Financial Hurdles- Why Associations Fail to Qualify for
Loans & Practical Solutions

Cynthia Jones / Sellers, Ayers, Dortch & Lyons, PA
Chris Bruffey / CommunityPLUS Div. of North State Bank
Mike Roche / CIT

 

 

  1. What are the most common reasons associations would borrow money?Associations typically borrow money in order to perform repair and replacement projects within the community. A loan may allow the association to pay for part or all of the expense without having to deplete reserves.
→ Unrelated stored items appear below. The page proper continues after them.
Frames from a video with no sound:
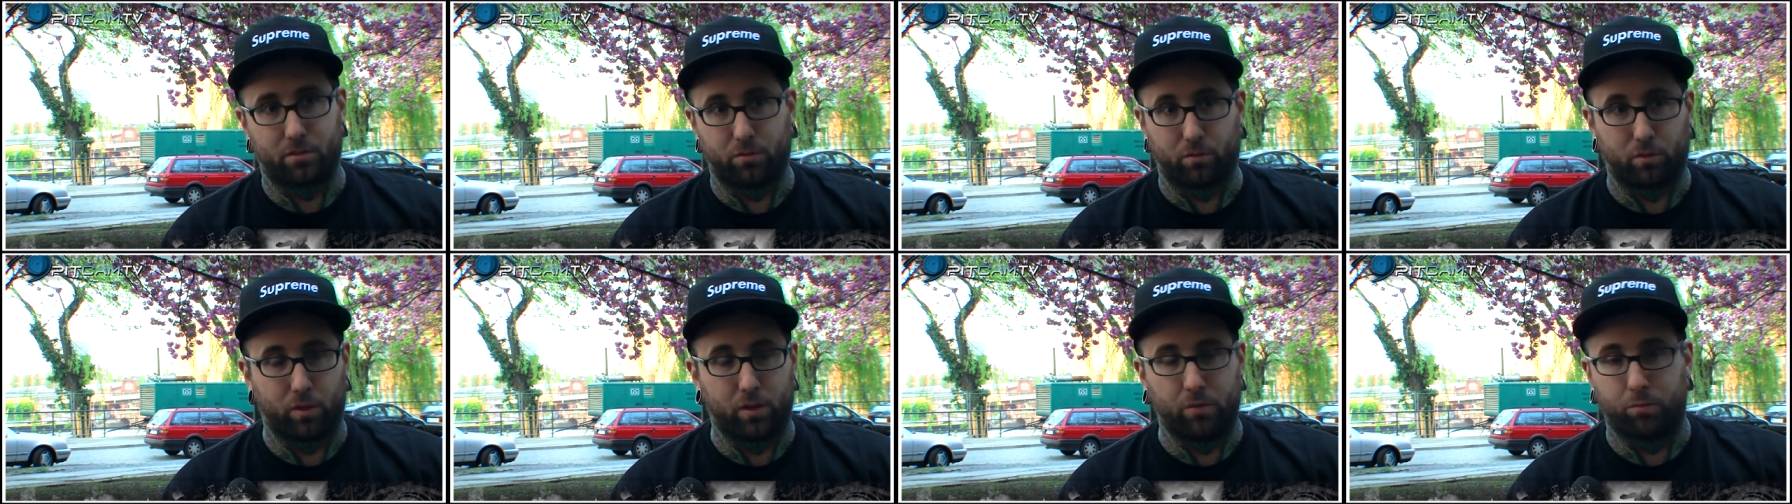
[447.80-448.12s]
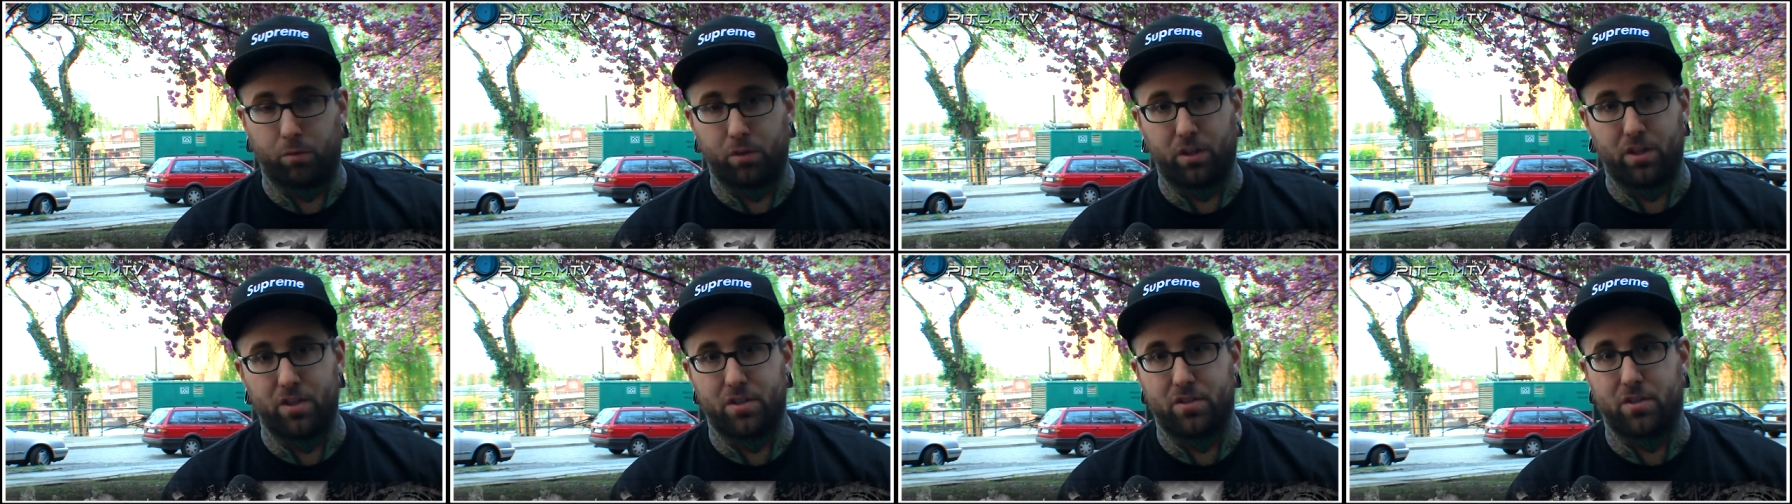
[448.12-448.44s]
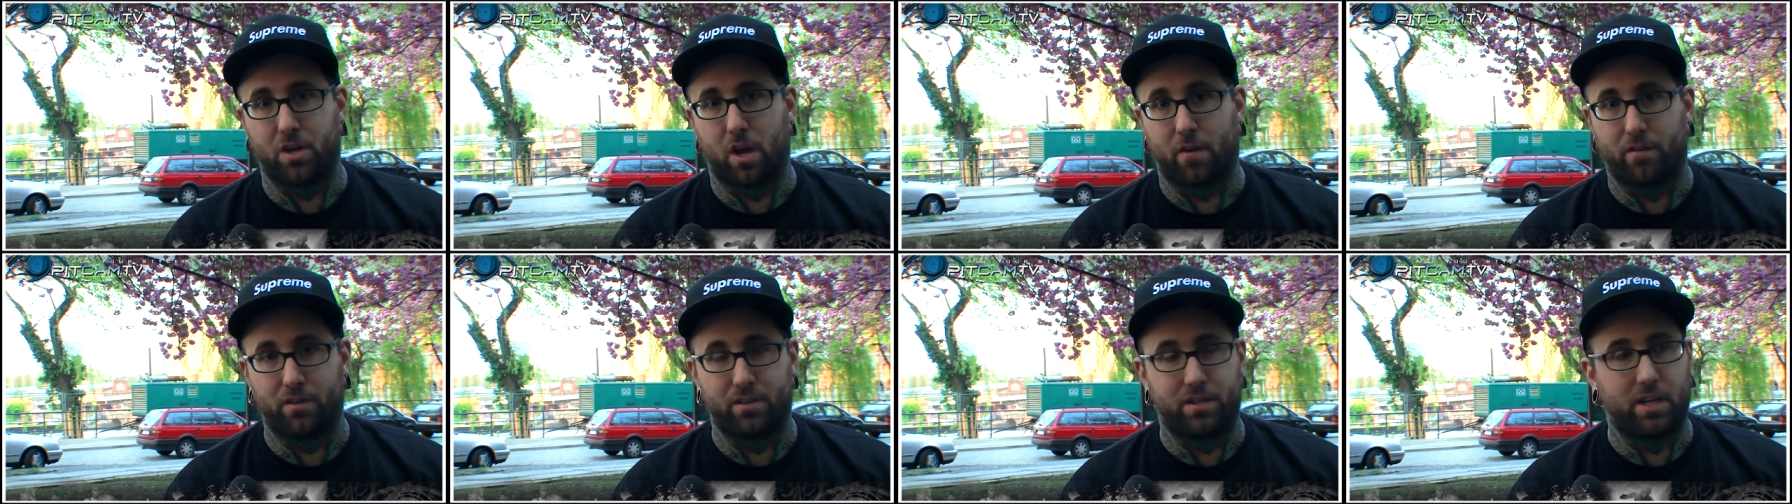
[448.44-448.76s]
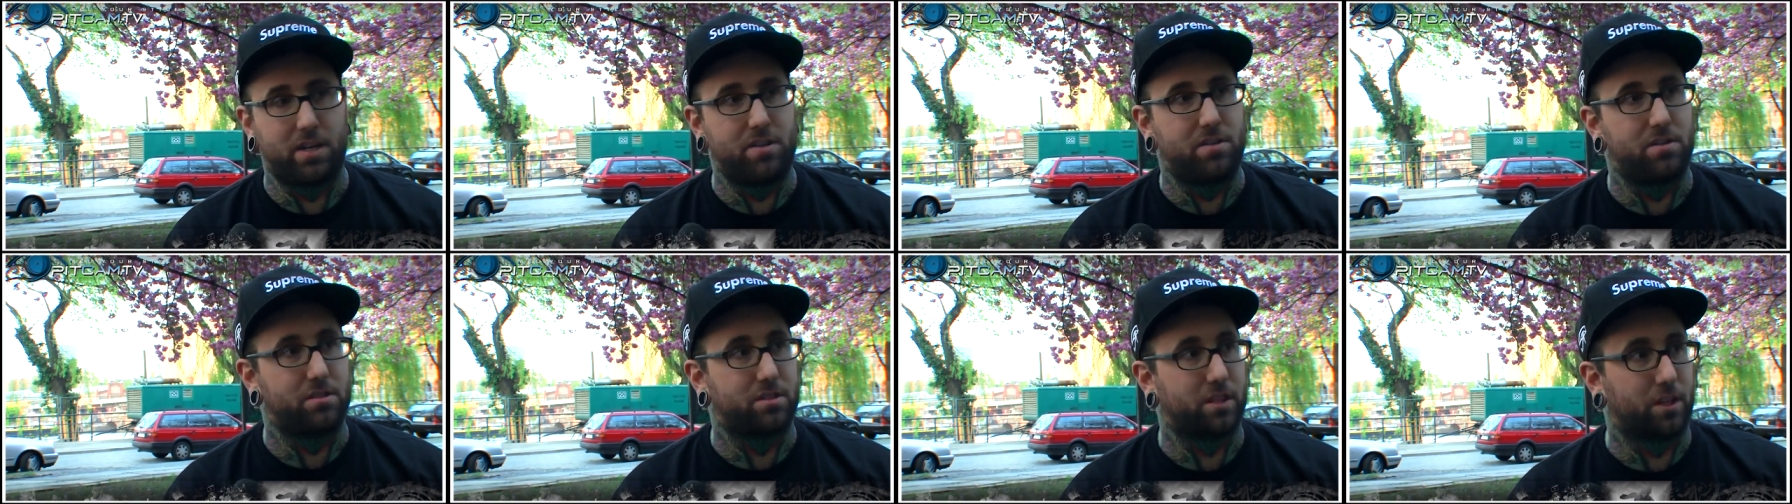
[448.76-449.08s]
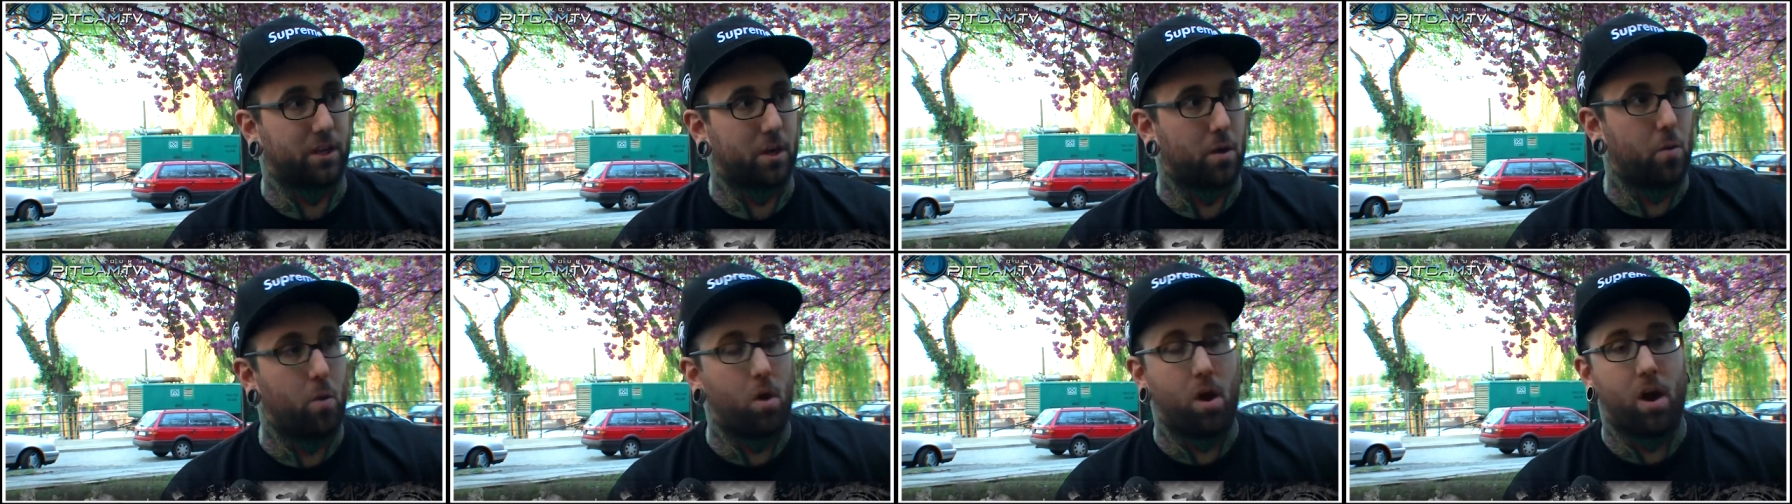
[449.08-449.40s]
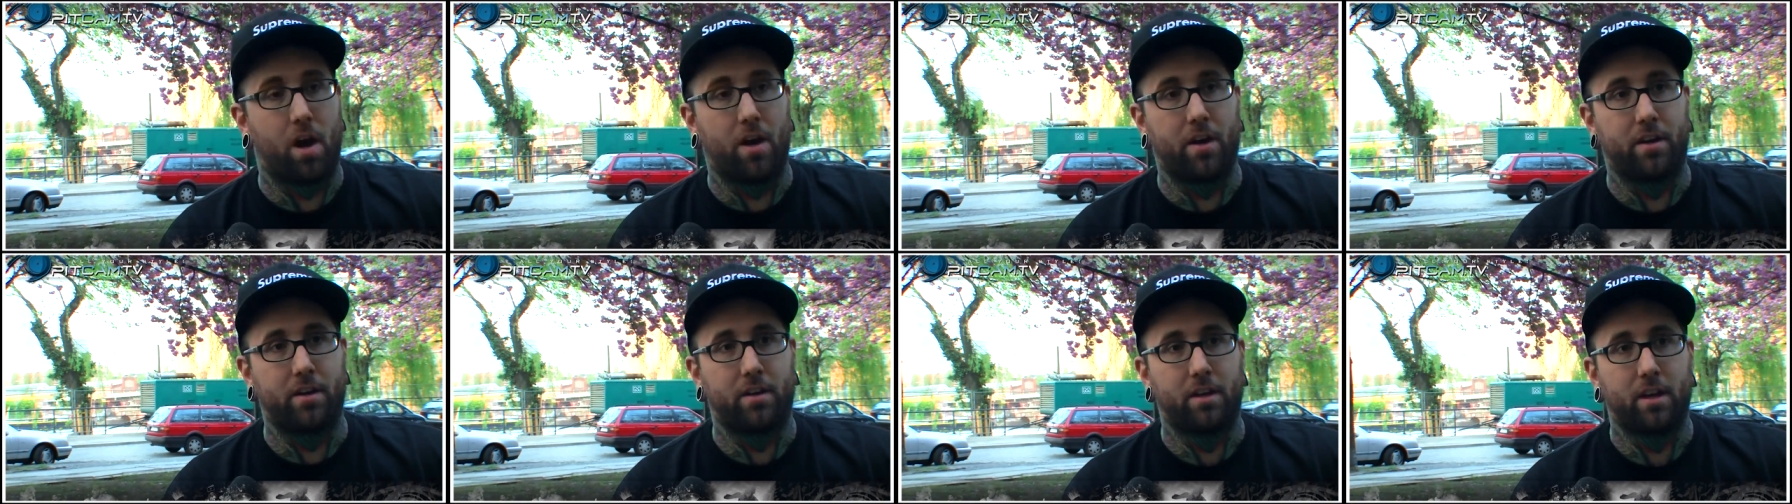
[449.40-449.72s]
religious conversations that go
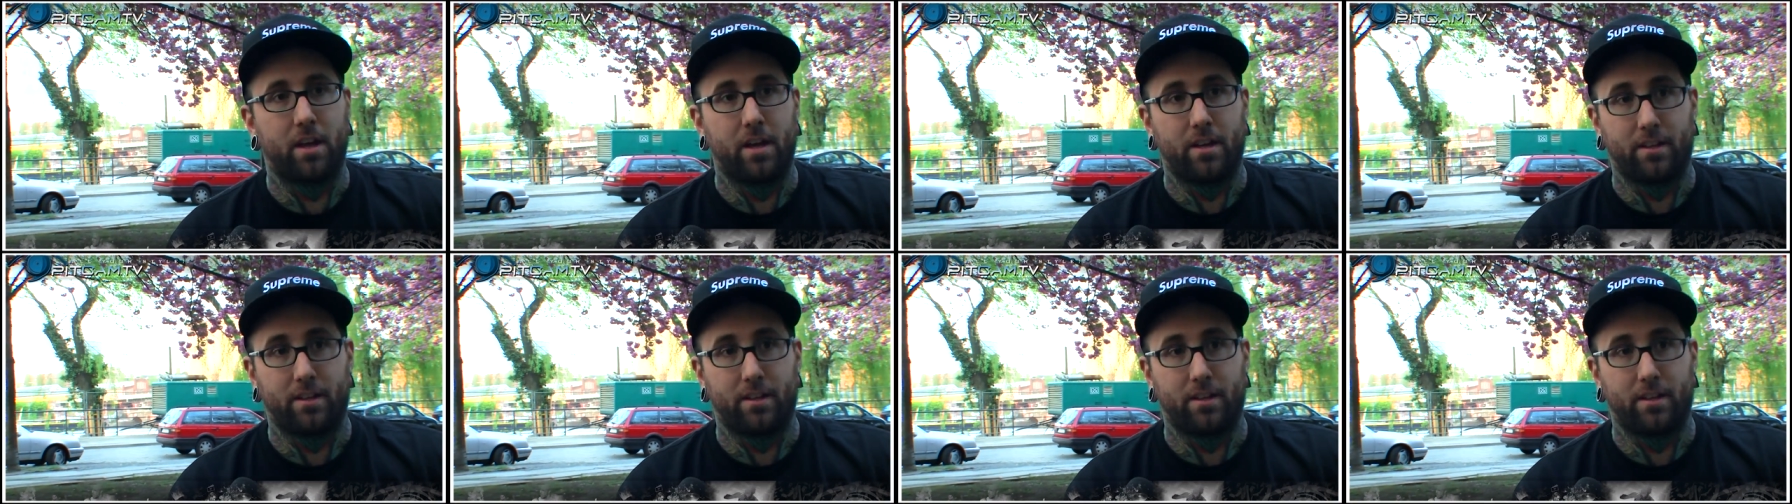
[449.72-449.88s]
on,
Or it may allow the association to complete a project such as paving, roofing or siding for the entire community all at once which would allow them to obtain better pricing from a contractor because they mobilize the crew once and purchase materials in bulk.

  2.  What are the most common reasons associations don’t qualify for a loan? 
    Sometimes Associations have too few units/homes (minimums can range from 20-50 units) or a high delinquency percentage which is detrimental to them in qualifying for a loan.  If more than 10% of the units are past due in paying assessments, there is a high investor ownership percentage, or the dues increase or special assessment being used to repay the loan is too high in relation to current annual dues the association may not qualify.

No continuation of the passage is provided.